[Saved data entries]
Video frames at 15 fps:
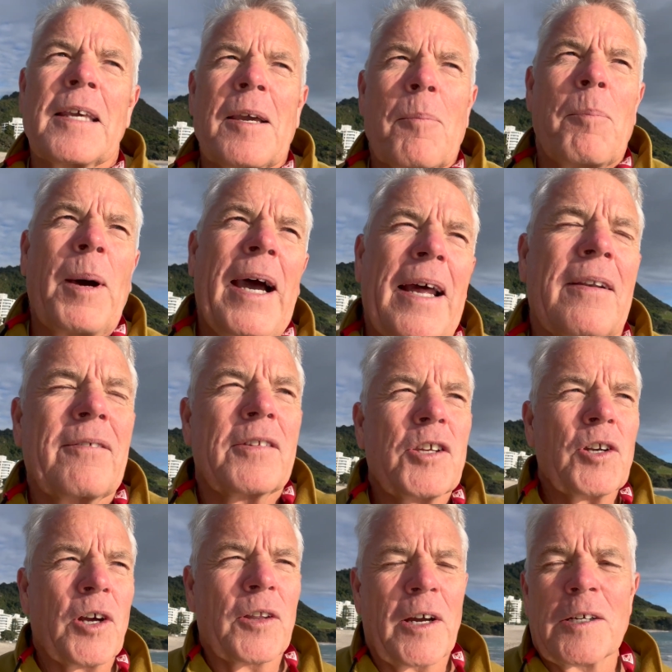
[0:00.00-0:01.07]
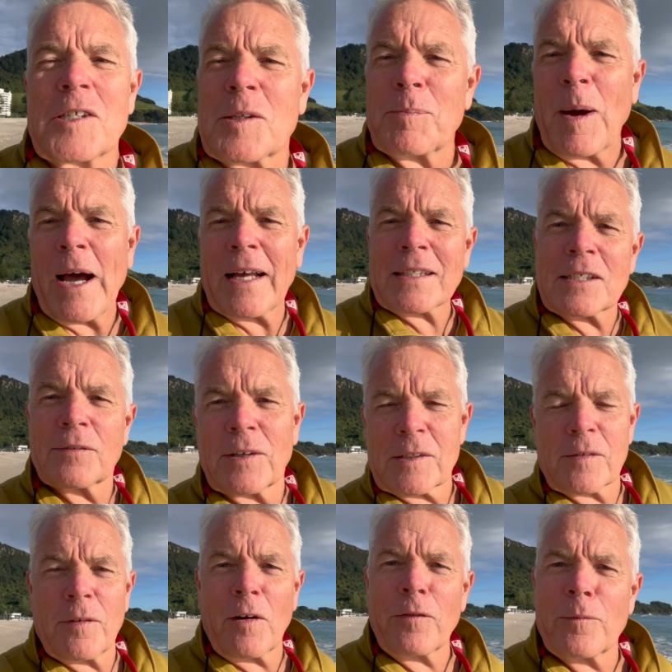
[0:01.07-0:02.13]
But, you know, those parts of us
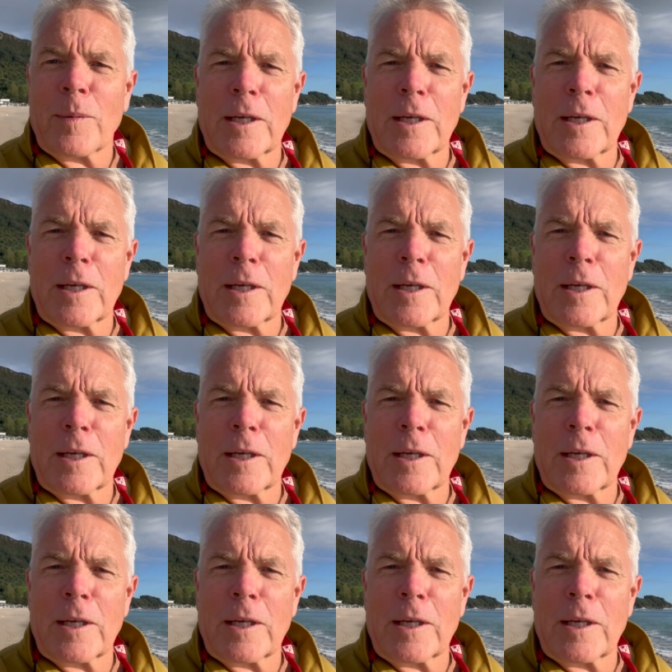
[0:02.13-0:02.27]
have often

- [Problem statement]: Write the entries above out again exactly, omitting each image.

- [Response below]:
Video frames at 15 fps:
[0:00.00-0:01.07]
[0:01.07-0:02.13]
But, you know, those parts of us
[0:02.13-0:02.27]
have often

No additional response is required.